Lera Health Center, Siltie, Ethiopia.
Department of Midwifery, College of Medicine and Health Sciences, Wolkite University, PO Box 07, Wolkite, Ethiopia.
BMC Pediatr. 2023 May 23;23(1):257. doi: 10.1186/s12887-023-04059-1.

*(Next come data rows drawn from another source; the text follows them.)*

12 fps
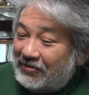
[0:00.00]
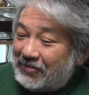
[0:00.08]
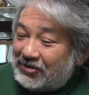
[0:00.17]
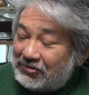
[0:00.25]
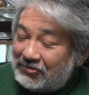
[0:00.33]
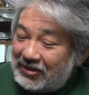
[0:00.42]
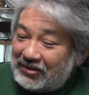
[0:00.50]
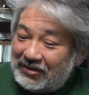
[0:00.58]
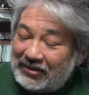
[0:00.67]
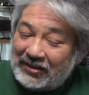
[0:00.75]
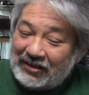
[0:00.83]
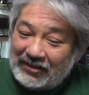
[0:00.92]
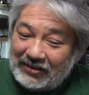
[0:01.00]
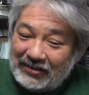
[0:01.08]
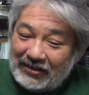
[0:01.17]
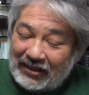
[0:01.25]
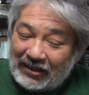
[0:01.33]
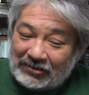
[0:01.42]
あ、そうやってね、
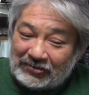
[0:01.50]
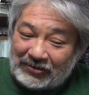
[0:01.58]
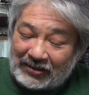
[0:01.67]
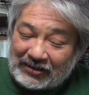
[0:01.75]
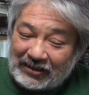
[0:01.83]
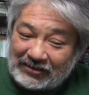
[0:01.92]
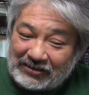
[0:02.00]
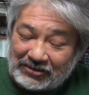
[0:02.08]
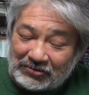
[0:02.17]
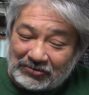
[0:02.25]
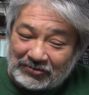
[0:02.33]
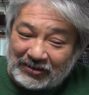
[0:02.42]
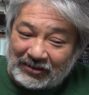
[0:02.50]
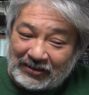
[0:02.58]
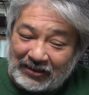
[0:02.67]
あの新しい人とね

Vitamin A deficiency is one of the major public health problems in low and middle-income countries including Ethiopia. Despite this fact, little attention was given to routine vitamin A supplementation in hard-to-reach rural areas and districts. Therefore, this study aimed to assess vitamin A supplementation coverage and its associated factors among children aged 6-59 months in West Azernet Berbere woreda, southern Ethiopia, 2021.
A community-based cross-sectional study was conducted from April to May 2021. A total sample size of 471 study participants was involved in the study area. A simple random sampling technique was used to recruit the study subject. A pretested structured interviewer-administered questionnaire was used. Bivariable and multivariable logistic regression analyses were done to identify variables having a significant association with vitamin A supplementation. The variables having a p-value ≤ 0.05 with 95% CI were used to declare an association between factors and a dependent variable.
In this study, a total of 471 respondents were successfully interviewed with a response rate of 97.3%. The coverage of vitamin A supplementation was found to be 58.0%. Family monthly income [AOR = 2.565, 95% CI(1.631,4.032)], having PNC visit [AOR = 1.801, 95% CI (1.158, 2.801)], husbands disapproval about vitamin A supplementation [AOR = 0.324, 95% CI (0.129, 0.813)], information about vitamin A supplementation [AOR = 2.932, 95% CI (1.893, 4,542)] and ANC follow-up [AOR = 1.882, 95% CI (1.084, 3.266)] were factors significantly associated to vitamin A supplementation.
Vitamin A supplementation was found to be low and it is strongly associated with family monthly income, postnatal care, husband's disapproval of vitamin A supplementation, antenatal care follow-up, and information about vitamin A supplementation. Based on our findings, it is recommended to improve the monthly income of the household by actively engaging in various income-generating activities, enhance health information dissemination among mothers, particularly those who are underprivileged by using different strategies like local health campaigns, and mass media, advocacy of antenatal, and postnatal follow-up and promote the involvement of males/husband in childhood immunization service.
维生素 A 缺乏是包括埃塞俄比亚在内的中低收入国家的主要公共卫生问题之一。尽管如此,在难以到达的农村地区和地区,很少关注常规维生素 A 补充。因此,本研究旨在评估西阿泽尔奈特贝雷伯雷沃拉达(West Azernet Berbere Woreda)6-59 个月儿童的维生素 A 补充覆盖率及其相关因素,该地区位于埃塞俄比亚南部,2021 年。
这是一项 2021 年 4 月至 5 月进行的基于社区的横断面研究。研究区域共涉及 471 名研究对象。采用简单随机抽样技术招募研究对象。使用经过预测试的访谈员管理的结构化问卷进行调查。采用单变量和多变量逻辑回归分析来确定与维生素 A 补充相关的因素。使用具有 95%CI 和 p 值≤0.05 的变量来表示因素与因变量之间的关联。
在这项研究中,共成功采访了 471 名受访者,回应率为 97.3%。维生素 A 补充覆盖率为 58.0%。家庭月收入[比值比(OR)=2.565,95%置信区间(CI)(1.631,4.032)]、有产后护理(PNC)就诊[OR=1.801,95%CI(1.158,2.801)]、丈夫不赞成维生素 A 补充[OR=0.324,95%CI(0.129,0.813)]、关于维生素 A 补充的信息[OR=2.932,95%CI(1.893,4.542)]和 ANC 随访[OR=1.882,95%CI(1.084,3.266)]与维生素 A 补充显著相关。
维生素 A 补充覆盖率低,与家庭月收入、产后护理、丈夫不赞成维生素 A 补充、产前护理随访以及维生素 A 补充信息高度相关。基于我们的研究结果,建议通过积极参与各种创收活动来提高家庭的月收入,通过利用当地健康运动和大众媒体等不同策略,在母亲中加强健康信息传播,特别是那些贫困的母亲,倡导产前和产后随访,并促进男性/丈夫参与儿童免疫服务。